Nuovi elementi alfabetici si impongono per sofisticatezza e semplicità al tempo stesso: emoji, meme e GIFs diventano utilizzatissimi. In spazi più ampi di questo è possibile ritrovare una dettagliata disamina di ognuno dei nuovi elementi introdotti nell’alfabeto digitale. Noi, al contrario, per le ragioni che con evidenza risaltano (spazio e tempo di fruibilità), ci contenteremo di scandagliarne i caratteri generali.
Simili ai geroglifici dell’antichità, i nuovi elementi trasformano intere frasi in simboli evocativi, aggiungendo sfumature emotive a messaggi testuali; alle volte rappresentano una forma di linguaggio visivo collettivo, utilizzando immagini per rappresentare situazioni comuni in maniera ironica e incisiva. Quasi un luogo comune espressivo di natura immaginifica. Attraverso le animazioni in loop, sono in grado di sprigionare una forza espressiva che trascende il testo. Testo e meta-testo sono parimenti superati dall’immagine.

L’ascesa del linguaggio digitale riflette un cambiamento paradigmatico che ridefinisce la nostra percezione del mondo e il modo in cui interagiamo con esso. Seguendo le intuizioni di Marshall McLuhan, “il medium è il messaggio”; il digitale non si limita a trasformare i mezzi di comunicazione, ma plasma anche il nostro pensiero e le relazioni sociali. La logica reticolare del linguaggio digitale, ispirata al modello rizomatico di Gilles Deleuze, crea connessioni associative anziché gerarchiche, favorendo la creatività e aumentando la frammentazione cognitiva.

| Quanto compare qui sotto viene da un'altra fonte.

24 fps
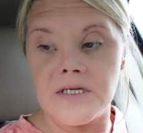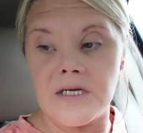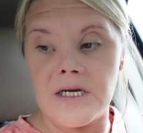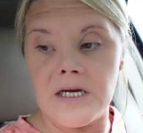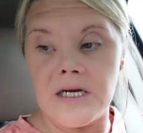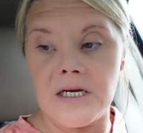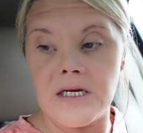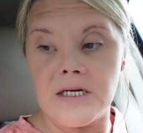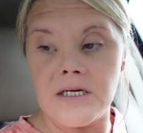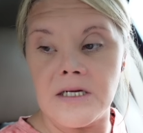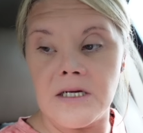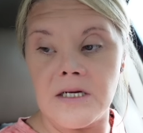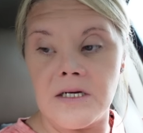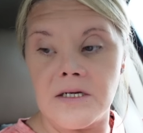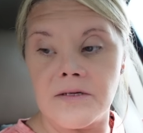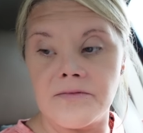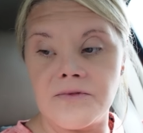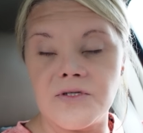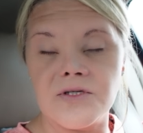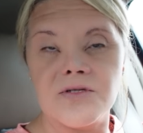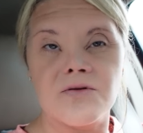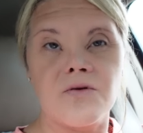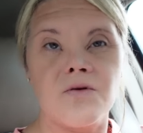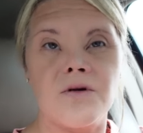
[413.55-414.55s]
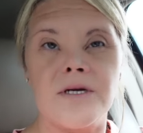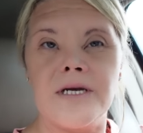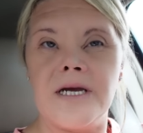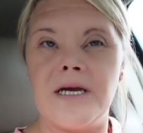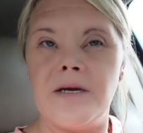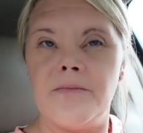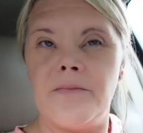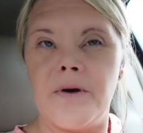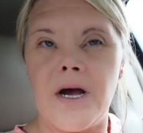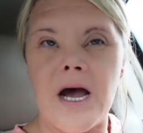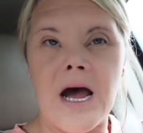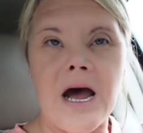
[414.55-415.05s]
and just gonna
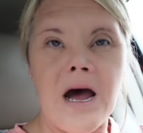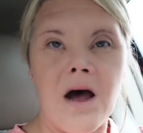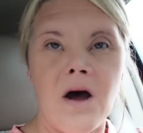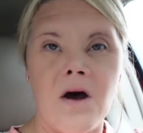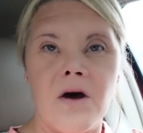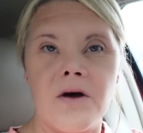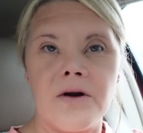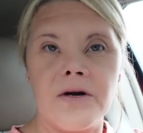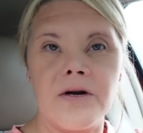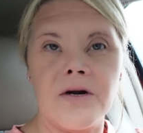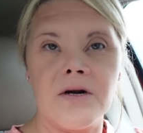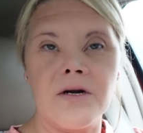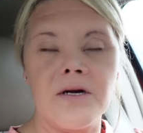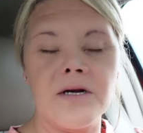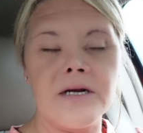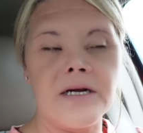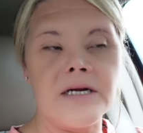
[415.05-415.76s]
keep an eye on her.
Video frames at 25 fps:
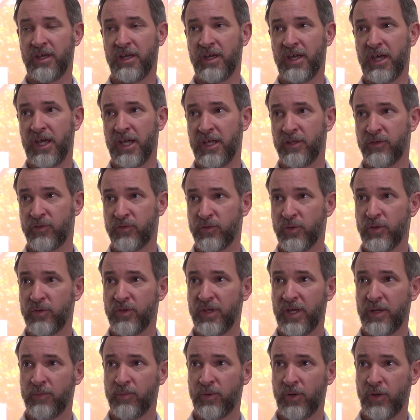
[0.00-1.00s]
and through
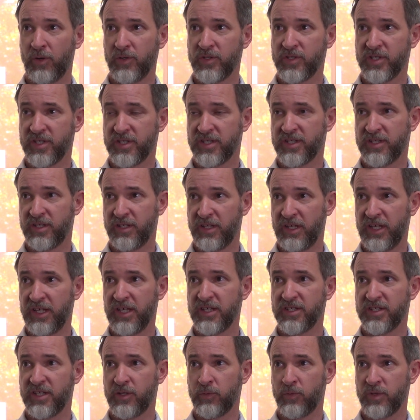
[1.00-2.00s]
that process in the
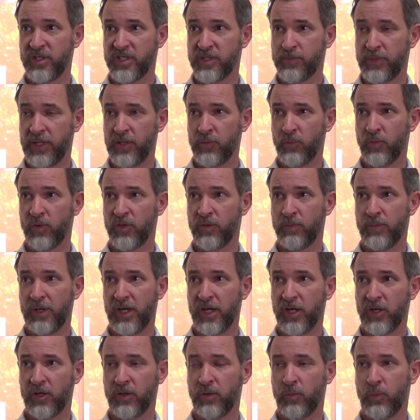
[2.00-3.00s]
years that we spent with
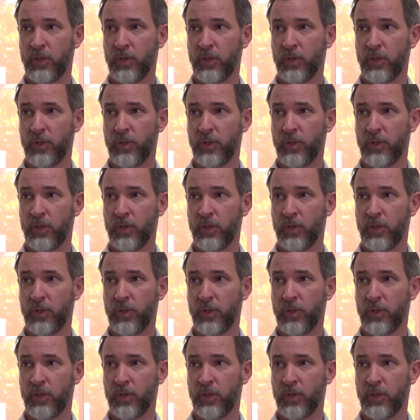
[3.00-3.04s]
Mark,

APOCALITTICI E INTEGRATI – Infilando la strada della conclusione non resta che dare soddisfazione agli ultimi interrogativi che abbiamo scomodato in premessa. Dire con assoluta certezza che la complessità del pensiero sia compromessa dall’avvento di nuovi linguaggi digitali sarebbe come tentare di dare veste scientifica ad un preconcetto conservatore. A sostegno di questa tesi, che taluni non tarderanno a definire “attendista”, potremmo chiamare il periodico, eterno loop degli apocalittici: il nuovo è sempre peggio del vecchio. Anche la stampa sembrava potesse facilitare troppo il processo di scrittura, sino a ridurre la complessità dell’elaborazione; e così a seguire la macchina da scrivere, la radio e il computer. Non sempre questo pernicioso presagio si è avverato. Talvolta, ad una maggiore facilità tecnica di accesso allo strumento è corrisposto un incremento dei contenuti (si veda la macchina da scrivere).

E magari, da ultimo, una “dottrina” non dissimile andrebbe applicata all’ultimo interrogativo. Accertare riverberi sociali o politici nefasti non è affare per i contemporanei, ma lugubre mestiere che spetta ai posteri. Il progresso digitale non è ad una sola faccia: alla disintermediazione si è opposto l’universalismo, alla entropia si è opposta la velocità e alla reificazione l’efficienza. Alle volte, piuttosto che opporsi stoltamente all’ineluttabile metamorfosi degli eventi, l’uomo dovrebbe fare esercizio di pragmatica e lavorare per una reinterpretazione sistematica della (nuova) realtà. Pena divenirne oggetto senza accorgersene. Classica questione da apocalittici e integrati.

di Domenico Birardi

Attivista politico e studente della Facoltà di Giurisprudenza a Taranto all'Università Aldo Moro.